▸ EXTRACTED INFORMATION:
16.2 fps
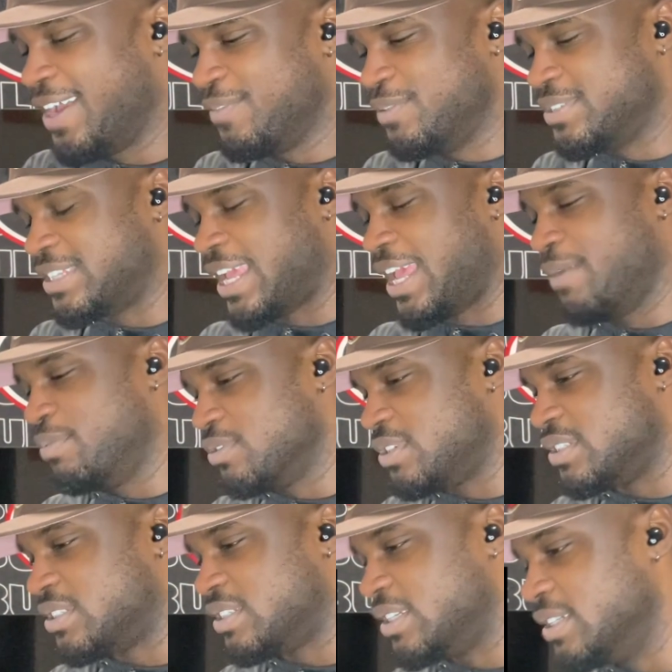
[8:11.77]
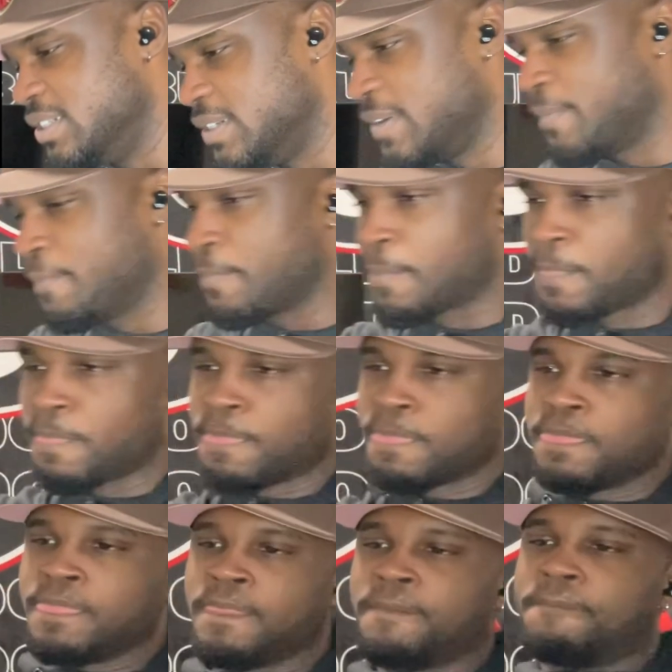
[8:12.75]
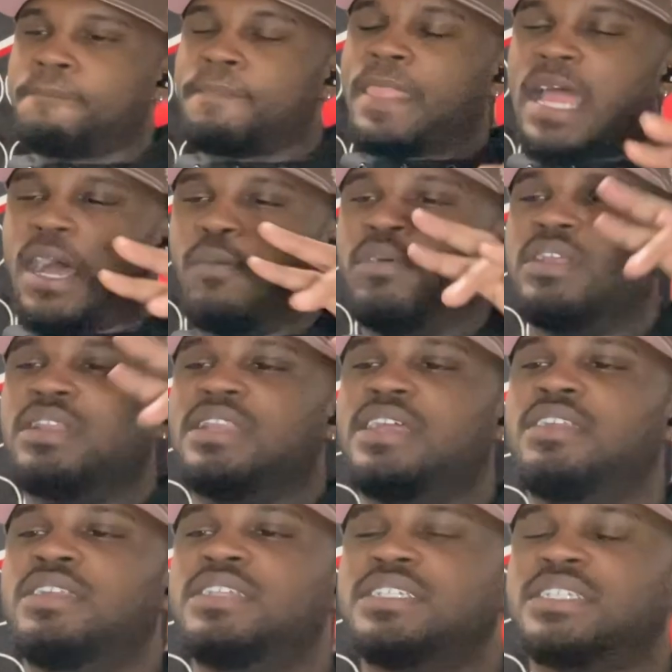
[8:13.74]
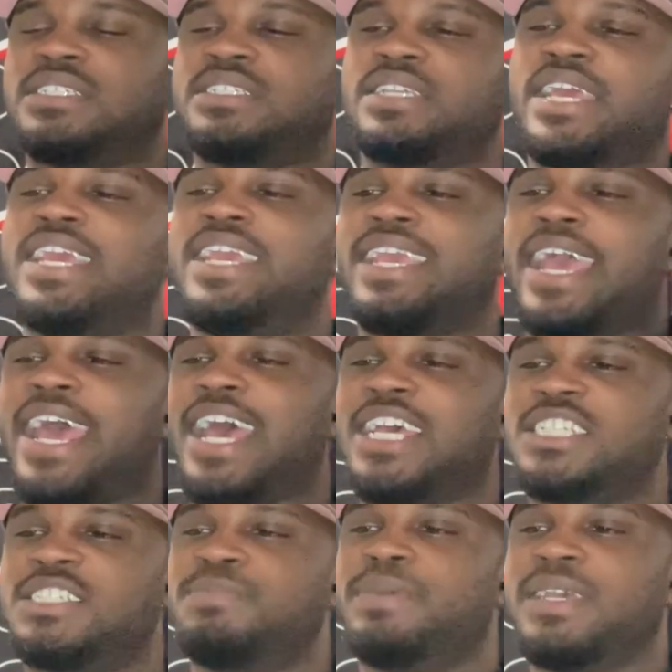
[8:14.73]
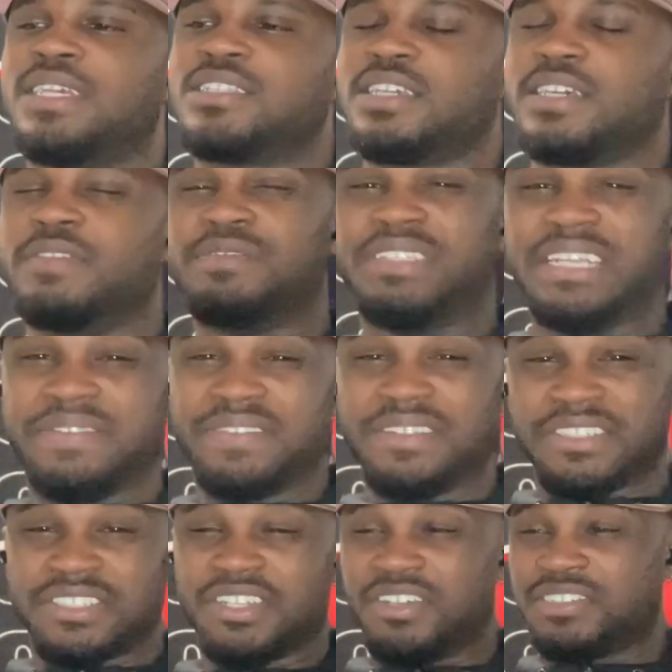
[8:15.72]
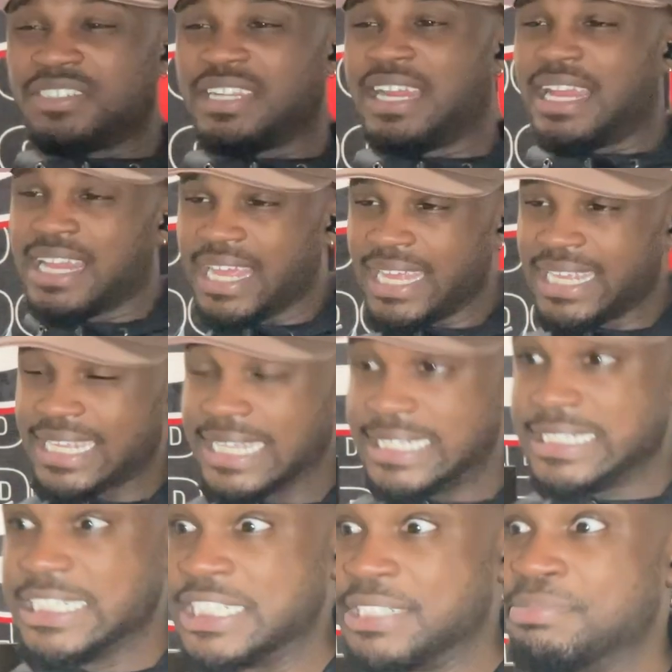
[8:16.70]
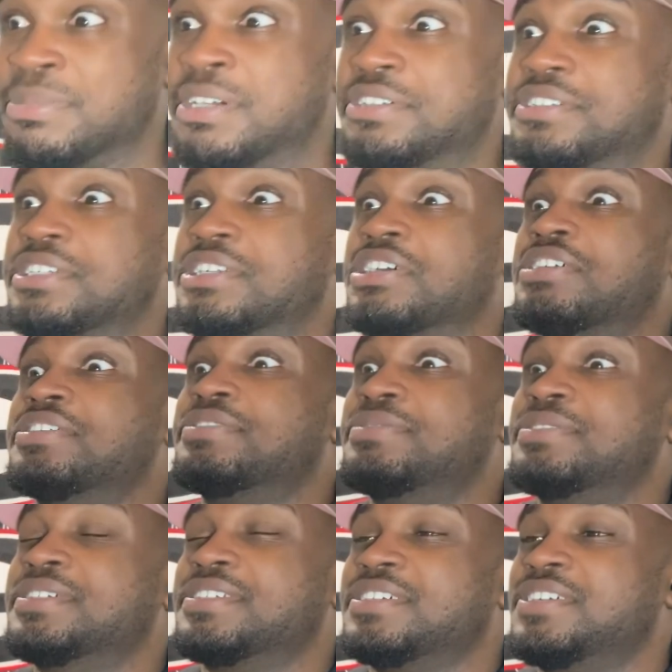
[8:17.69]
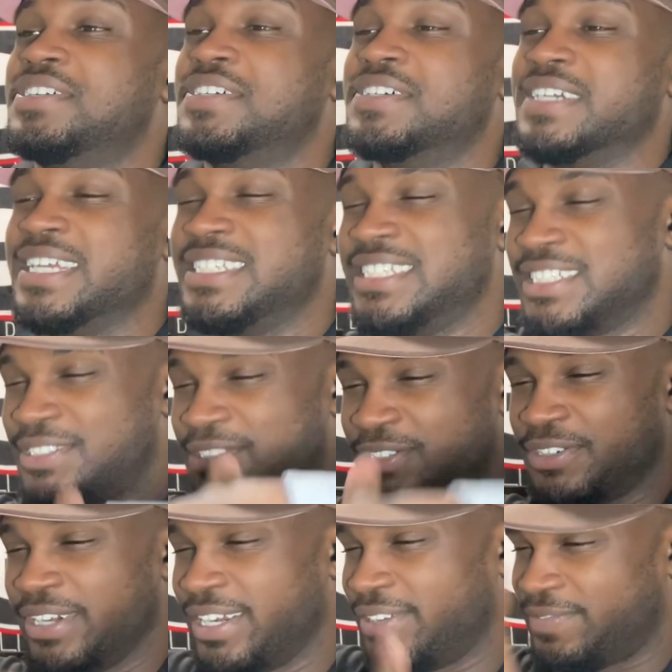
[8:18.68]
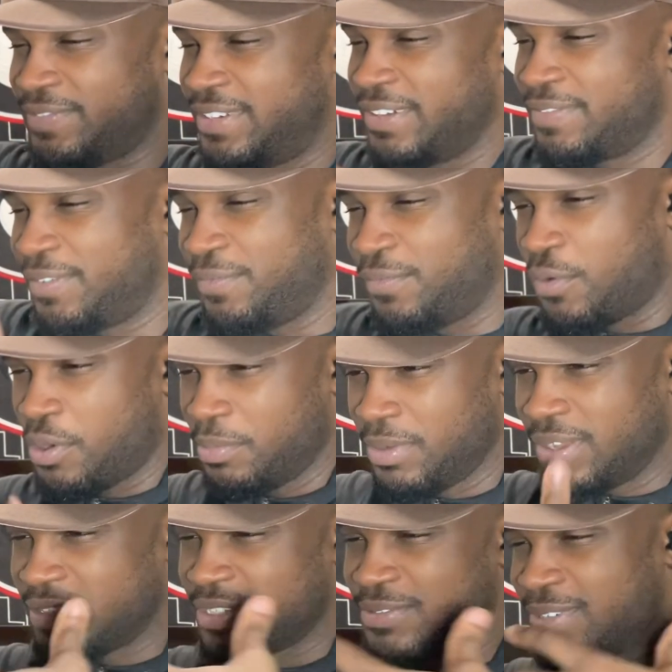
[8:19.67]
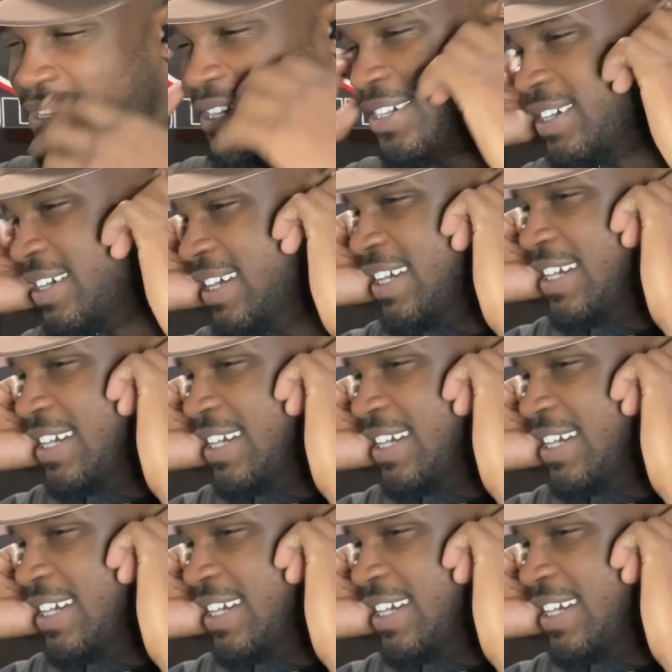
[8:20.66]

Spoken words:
was able to sing, I would literally just take aspects of different songs that I like and just merge it onto one song. It just create a different formula to where,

▸ PROBLEM TO SOLVE: Give a verbatim transcription of the entries, leaving out the pictures.

▸ FINISHED EXERCISE:
16.2 fps
[8:11.77]
[8:12.75]
[8:13.74]
[8:14.73]
[8:15.72]
[8:16.70]
[8:17.69]
[8:18.68]
[8:19.67]
[8:20.66]

Spoken words:
was able to sing, I would literally just take aspects of different songs that I like and just merge it onto one song. It just create a different formula to where,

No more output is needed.